D'autre part, il ne suffit pas d'apprendre par cœur, tels des slogans publicitaires, des préceptes de sagesse antique pour devenir plus patient ou se libérer de ses angoisses. Certes, ces conseils de vie peuvent nous apaiser à certains moments, «mais seulement à condition qu'ils ne deviennent pas un schéma de pensée prêt-à-porter pour tous, relève la psychanalyste Valérie Blanco, auteur de Dits de divan (L'Harmattan). C'est toujours le risque: qu'une pensée, philosophique ou pas, oublie la singularité de chacun, la cause personnelle de ses souffrances, et vienne juste boucher le trou des questions à se poser.»
Certes, mais, si elle attire autant, c'est que la démarche philosophique procure des bienfaits tangibles. «En lire, s'en imprégner, permet d'aller mieux, assure Olivia Gazalé, mais pas dans un sens psychologique, pas comme un comprimé qui ferait disparaître physiquement les angoisses, mais au sens de devenir meilleurs.

En nous obligeant à nous confronter de manière conceptuelle aux problèmes de l'existence humaine, la mort ou la responsabilité, elle nous amène à devenir plus avisés.» Chaque mardi, devant un public composé en grande partie de seniors qui veulent rattraper le temps perdu, et de chômeurs qui ont du temps, la philosophe constate cette appétence pour la connaissance. «Quand je demande aux habitués pourquoi ils reviennent, ils me le répètent: pour nous sentir plus intelligents.»

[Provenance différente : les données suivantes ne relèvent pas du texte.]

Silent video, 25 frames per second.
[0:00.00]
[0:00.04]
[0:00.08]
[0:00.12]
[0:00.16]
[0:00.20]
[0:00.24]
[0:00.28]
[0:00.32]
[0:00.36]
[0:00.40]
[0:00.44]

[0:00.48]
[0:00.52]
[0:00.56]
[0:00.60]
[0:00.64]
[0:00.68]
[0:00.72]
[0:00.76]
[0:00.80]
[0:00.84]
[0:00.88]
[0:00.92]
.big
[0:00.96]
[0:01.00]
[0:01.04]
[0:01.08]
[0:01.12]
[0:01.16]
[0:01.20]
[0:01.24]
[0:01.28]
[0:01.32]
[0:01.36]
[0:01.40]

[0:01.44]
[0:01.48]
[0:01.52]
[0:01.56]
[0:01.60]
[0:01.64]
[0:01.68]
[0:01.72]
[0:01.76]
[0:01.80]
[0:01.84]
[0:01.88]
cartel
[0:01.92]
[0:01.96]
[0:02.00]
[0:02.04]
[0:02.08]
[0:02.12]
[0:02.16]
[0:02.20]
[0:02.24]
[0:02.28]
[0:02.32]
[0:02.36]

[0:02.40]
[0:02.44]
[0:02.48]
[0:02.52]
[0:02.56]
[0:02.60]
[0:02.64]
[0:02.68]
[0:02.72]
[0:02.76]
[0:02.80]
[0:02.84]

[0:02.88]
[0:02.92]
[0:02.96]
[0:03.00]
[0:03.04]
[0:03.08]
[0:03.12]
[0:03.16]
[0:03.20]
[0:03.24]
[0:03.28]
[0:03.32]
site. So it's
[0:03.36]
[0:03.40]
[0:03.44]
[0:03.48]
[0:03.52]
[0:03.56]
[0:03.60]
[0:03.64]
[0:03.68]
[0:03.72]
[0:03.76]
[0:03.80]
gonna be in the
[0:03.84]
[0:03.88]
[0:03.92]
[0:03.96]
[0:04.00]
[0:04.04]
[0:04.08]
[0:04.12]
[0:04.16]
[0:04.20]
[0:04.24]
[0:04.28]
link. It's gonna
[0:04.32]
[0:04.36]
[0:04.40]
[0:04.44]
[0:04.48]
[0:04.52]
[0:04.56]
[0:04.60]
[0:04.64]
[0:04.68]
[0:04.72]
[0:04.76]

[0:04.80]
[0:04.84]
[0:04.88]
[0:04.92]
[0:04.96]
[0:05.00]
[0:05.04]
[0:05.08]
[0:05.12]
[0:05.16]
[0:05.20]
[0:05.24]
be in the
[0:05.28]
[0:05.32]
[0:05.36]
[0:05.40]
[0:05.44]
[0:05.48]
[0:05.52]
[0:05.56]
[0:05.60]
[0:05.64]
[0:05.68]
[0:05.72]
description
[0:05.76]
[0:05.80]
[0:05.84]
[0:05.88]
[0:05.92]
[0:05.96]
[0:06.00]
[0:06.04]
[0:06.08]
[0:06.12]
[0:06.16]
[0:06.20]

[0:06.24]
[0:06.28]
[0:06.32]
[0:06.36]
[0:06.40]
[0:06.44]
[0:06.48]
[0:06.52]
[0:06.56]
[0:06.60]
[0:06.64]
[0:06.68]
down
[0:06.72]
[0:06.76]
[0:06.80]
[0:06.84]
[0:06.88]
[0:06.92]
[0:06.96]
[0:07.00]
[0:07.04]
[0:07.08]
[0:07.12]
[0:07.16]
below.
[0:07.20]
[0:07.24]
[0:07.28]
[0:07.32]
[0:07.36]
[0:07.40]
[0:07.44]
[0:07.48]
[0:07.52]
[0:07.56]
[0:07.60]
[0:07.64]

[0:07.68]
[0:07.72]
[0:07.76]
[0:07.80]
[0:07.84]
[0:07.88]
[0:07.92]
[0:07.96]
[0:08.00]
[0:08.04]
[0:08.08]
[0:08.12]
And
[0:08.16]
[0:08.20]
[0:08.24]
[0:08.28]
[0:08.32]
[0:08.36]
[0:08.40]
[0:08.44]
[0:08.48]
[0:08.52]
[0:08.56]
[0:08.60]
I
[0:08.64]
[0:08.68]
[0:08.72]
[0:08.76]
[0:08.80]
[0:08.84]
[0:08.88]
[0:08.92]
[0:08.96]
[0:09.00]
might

Cette soif de penser est aussi forte chez les habitués des Lundis de la philo, orchestrés au cinéma MK2 Hautefeuille par Charles Pépin (le lundi à 18 heures). Le romancier et auteur de Ceci n'est pas un manuel de philosophie (Flammarion) réunit à chaque fois plus d'une centaine d'étudiants des grandes écoles du quartier, mais aussi, plus surprenant, des cadres et managers aux agendas surbookés. «Ils viennent pour penser, c'est tout!» observe avec enthousiasme celui qui peut proposer au menu de ses conférences des thèmes aussi variés que «Qu'est-ce que le courage?» et «Doit-on croire au progrès?».

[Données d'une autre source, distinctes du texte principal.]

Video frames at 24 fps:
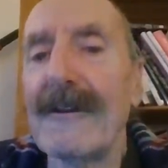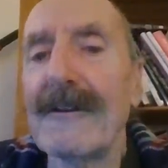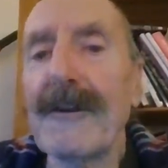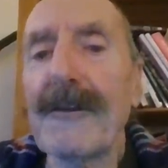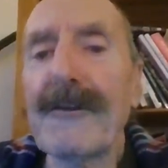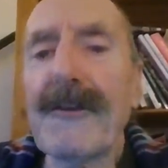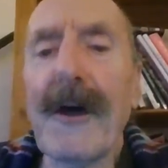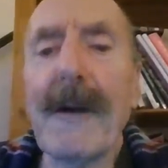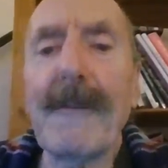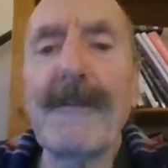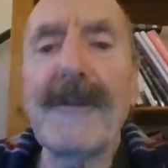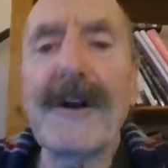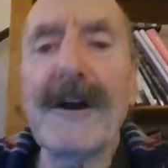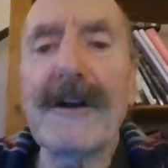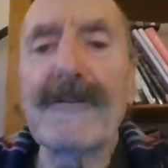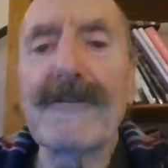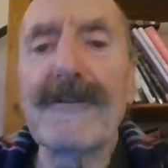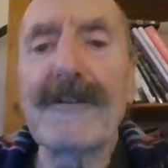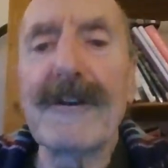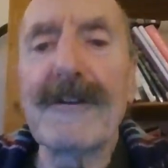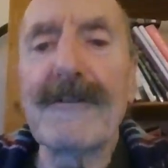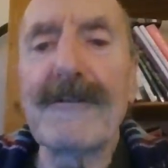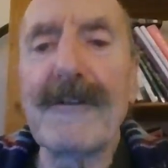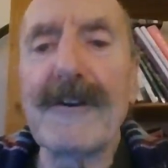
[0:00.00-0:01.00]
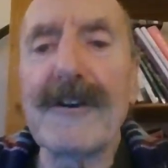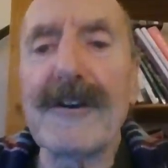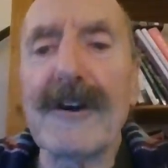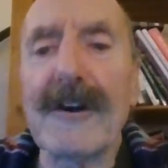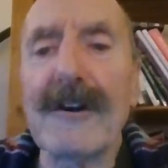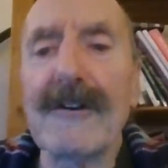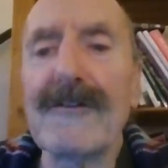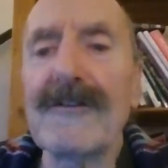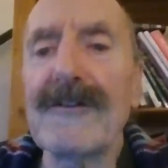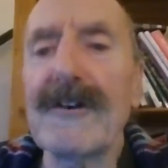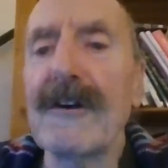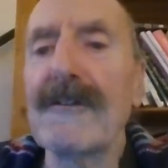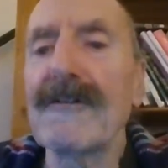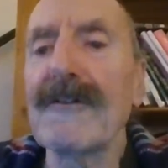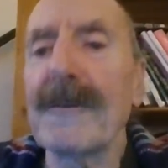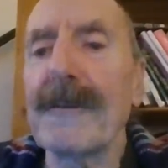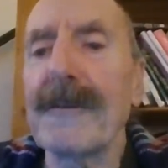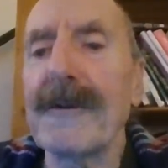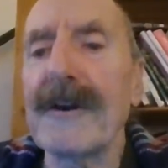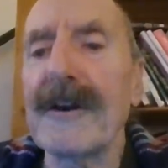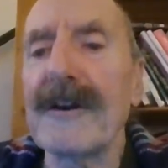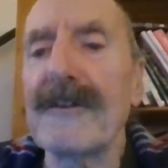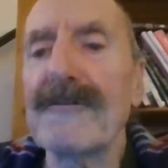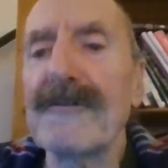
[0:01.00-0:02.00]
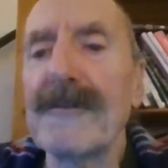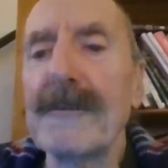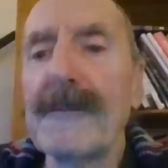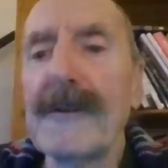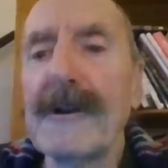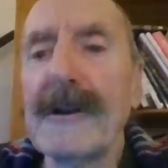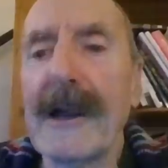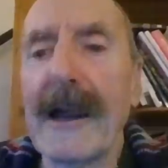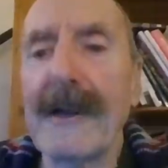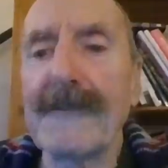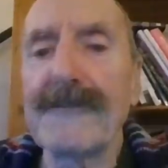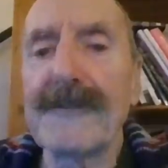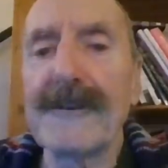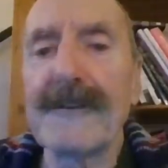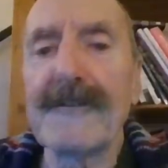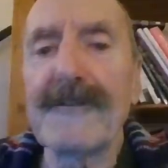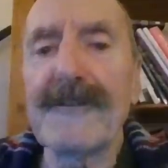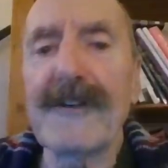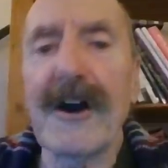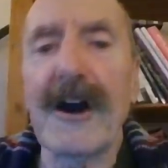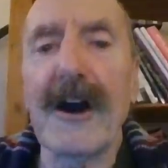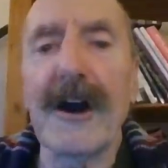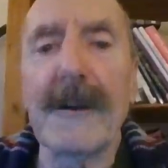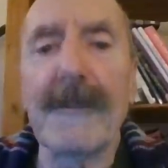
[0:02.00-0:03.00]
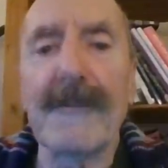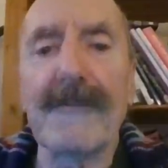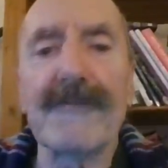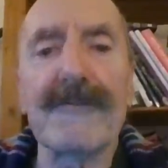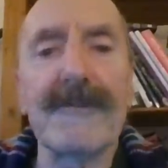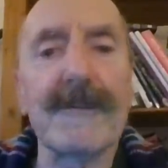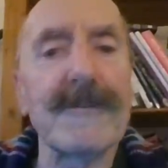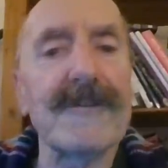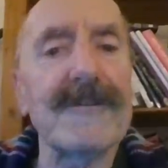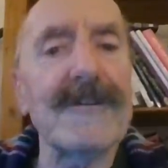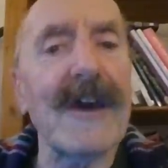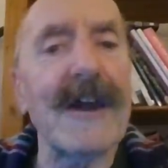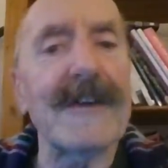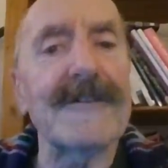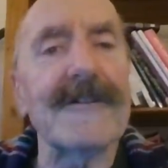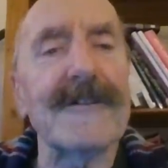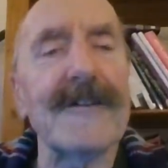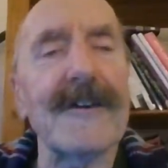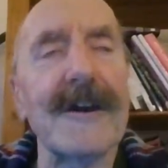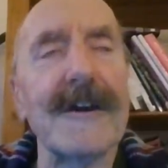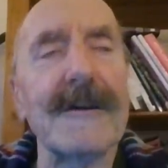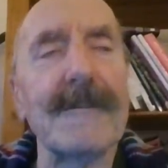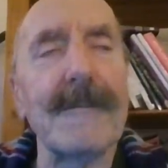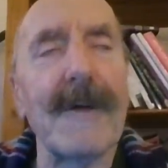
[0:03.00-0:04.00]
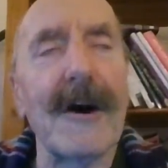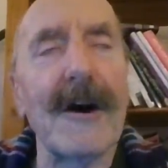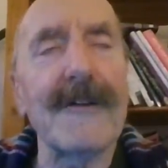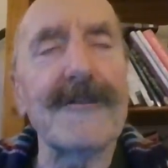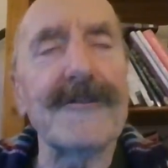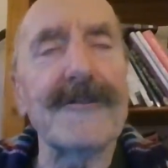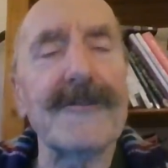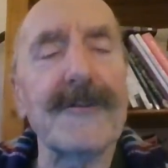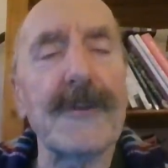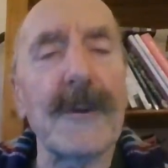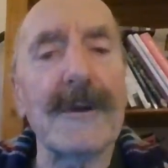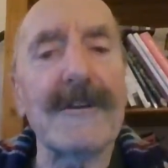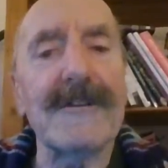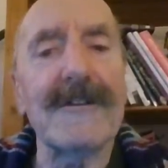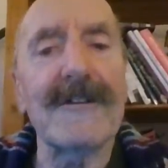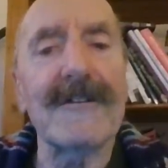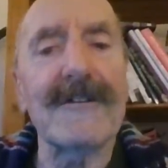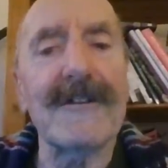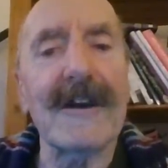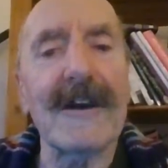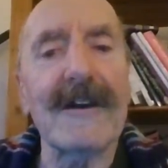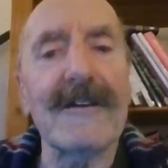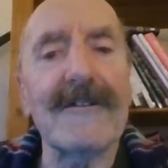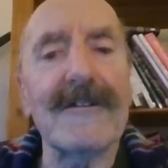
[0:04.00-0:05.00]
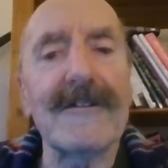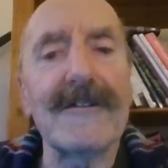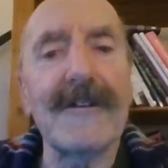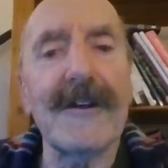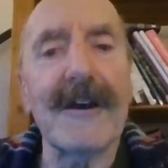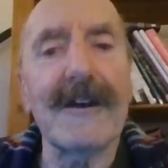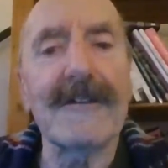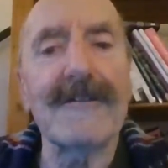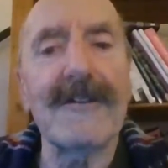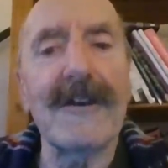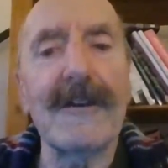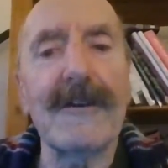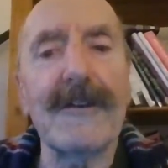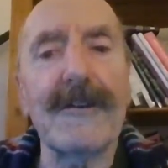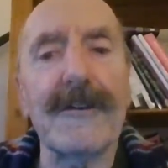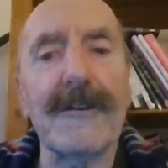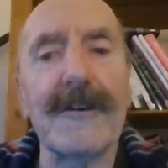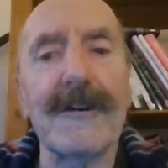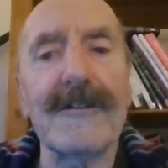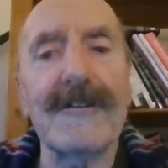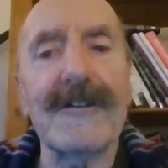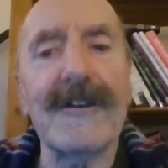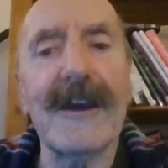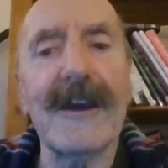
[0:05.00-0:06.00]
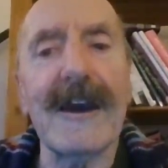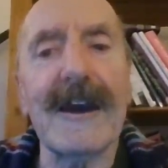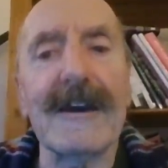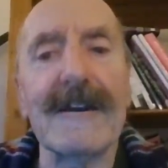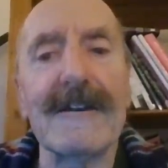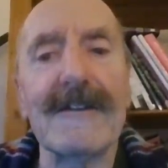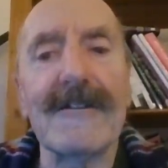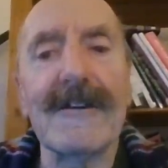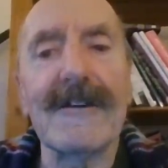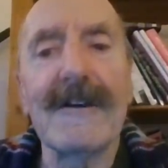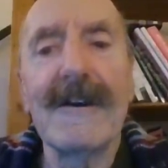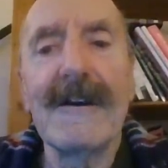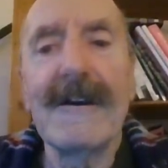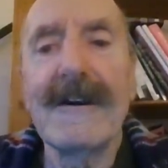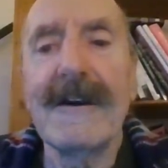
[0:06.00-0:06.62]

The thumbnail to this video shows a piece from the London Times from Saturday, March 26, 1938.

Selon lui, ce besoin de penser touche de nombreux actifs, qui n'ont tout simplement plus le temps de réfléchir dans leur vie professionnelle. «Le temps d'un exposé, ils souhaitent vivre une expérience intellectuelle forte, explique le philosophe. Une aventure de l'esprit qui éveille et n'apaise surtout pas. «Car le véritable bienfait de la philosophie, rappelle-t-il, c'est de maintenir une intranquillité salutaire. Sans elle, on goberait tout, on ne remettrait plus rien en question. En un mot, on deviendrait plus bête.» Alors oui, la philosophie fait bien œuvre de salut public.